Терри обвела глазами зал.
— Где он? Не вижу.
— А вон там, у столика, где официант накладывает кому-то омлет с куриным фаршем. Ах, надо было взять! Хорошая штука.
Терри с удивлением увидела высокого, элегантного господина, на которого показывал Расе.
— Он что, метрдотель?
— Да, и очень хороший. Я сразу понял, в чем его призвание. У меня на такие вещи чутье. «Метрдотель, — сказал я, как только его увидел. — Стиль, манеры, внешность, достоинство — ну, все!» Так что когда он мне написал, что сидит без денег, я тут же устроил его в Нью-Йорке. Конечно, пришлось подучиться. Это он проделал во Флориде.

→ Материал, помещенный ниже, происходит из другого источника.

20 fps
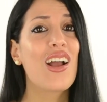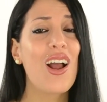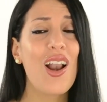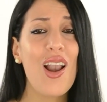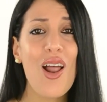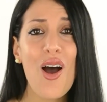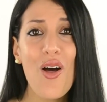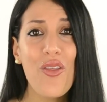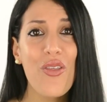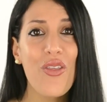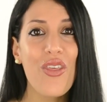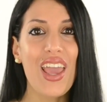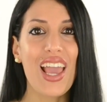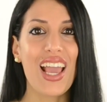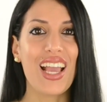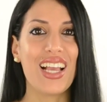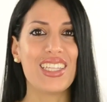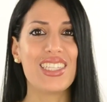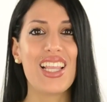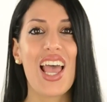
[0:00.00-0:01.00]

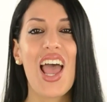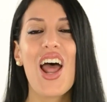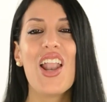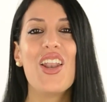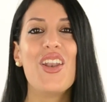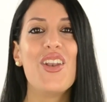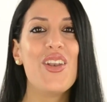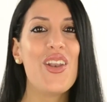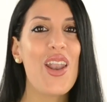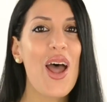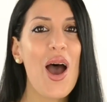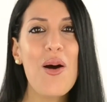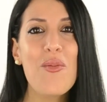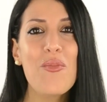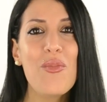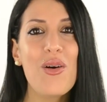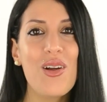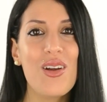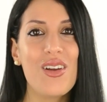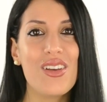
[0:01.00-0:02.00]
clothing,
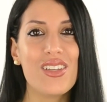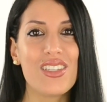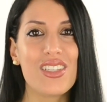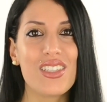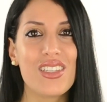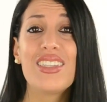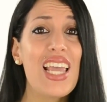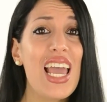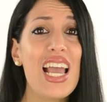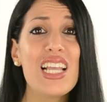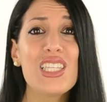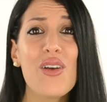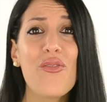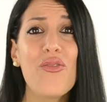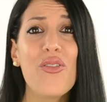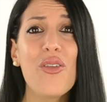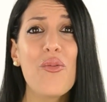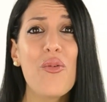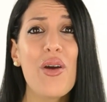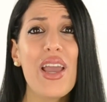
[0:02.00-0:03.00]
numbers, days
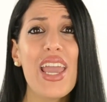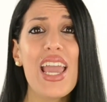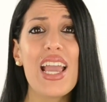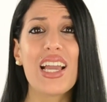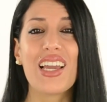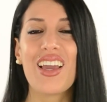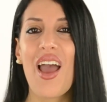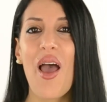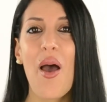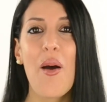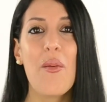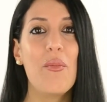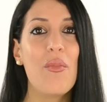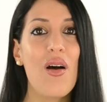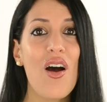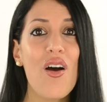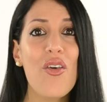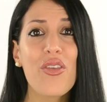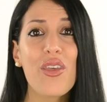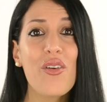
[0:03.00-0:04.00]
of the week,
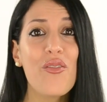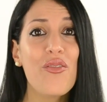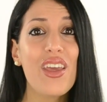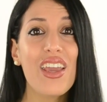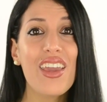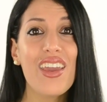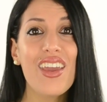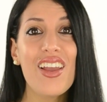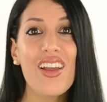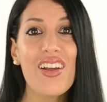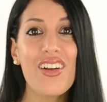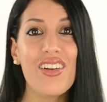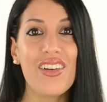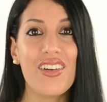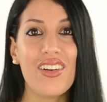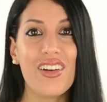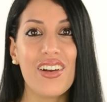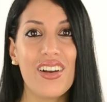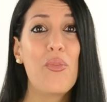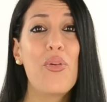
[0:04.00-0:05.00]
month of the
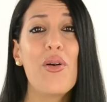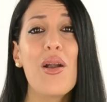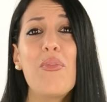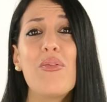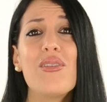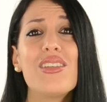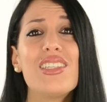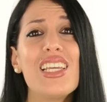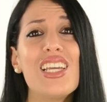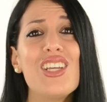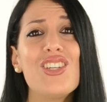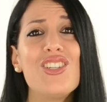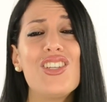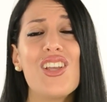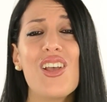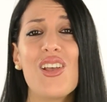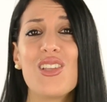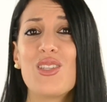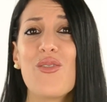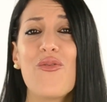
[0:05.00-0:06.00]
year,
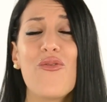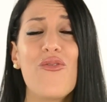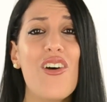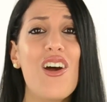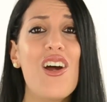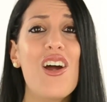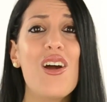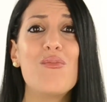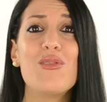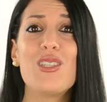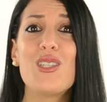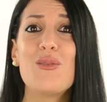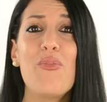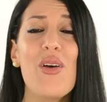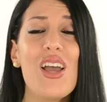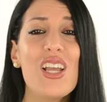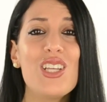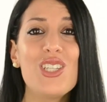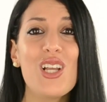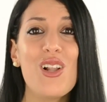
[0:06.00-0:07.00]
prepositions, verbs,
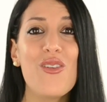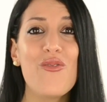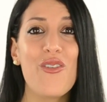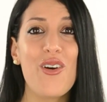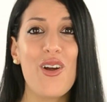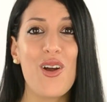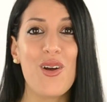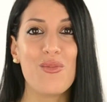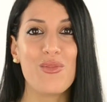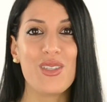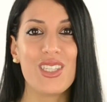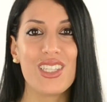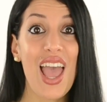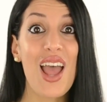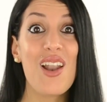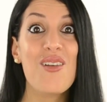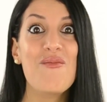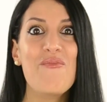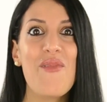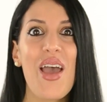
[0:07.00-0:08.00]
special verbs,
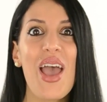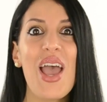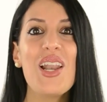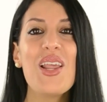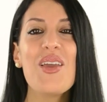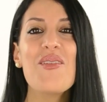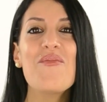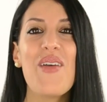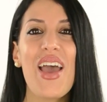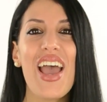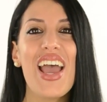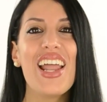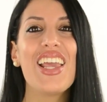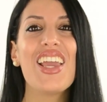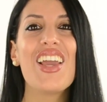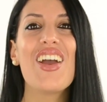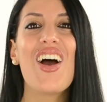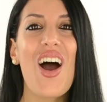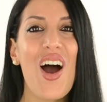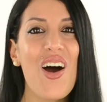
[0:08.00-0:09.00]
and many,
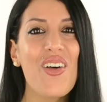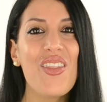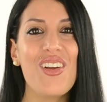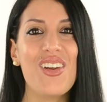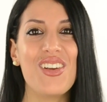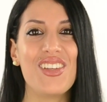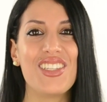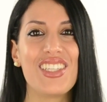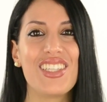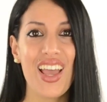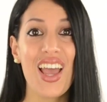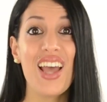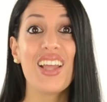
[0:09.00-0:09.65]
many others.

— Там он и встретил кухарку?
— Да. Она служила у одних богатых людей. Однажды маркиз оказался с ней рядом в кино. Любовь с первого взгляда, или с первого куска рагу. Неделю назад он поступил сюда и, как я и ждал, произвел сенсацию. У него… Что это бывает у французов?
— Бородка?
— Да нет!
— Вы же сами говорили.
— Говорил, но это здесь ни при чем. Кончается на «ква». А, вспомнил — «Je ne sais quoi».[145] Так что Джеф может о нем не беспокоиться. Метрдотели с голоду не умирают. Кому-кому, а им есть, что подкопить. Это издатели в конце концов торгуют яблоками.
— А не карандашами?
— Карандашами или яблоками. Хотел бы я стать метрдотелем!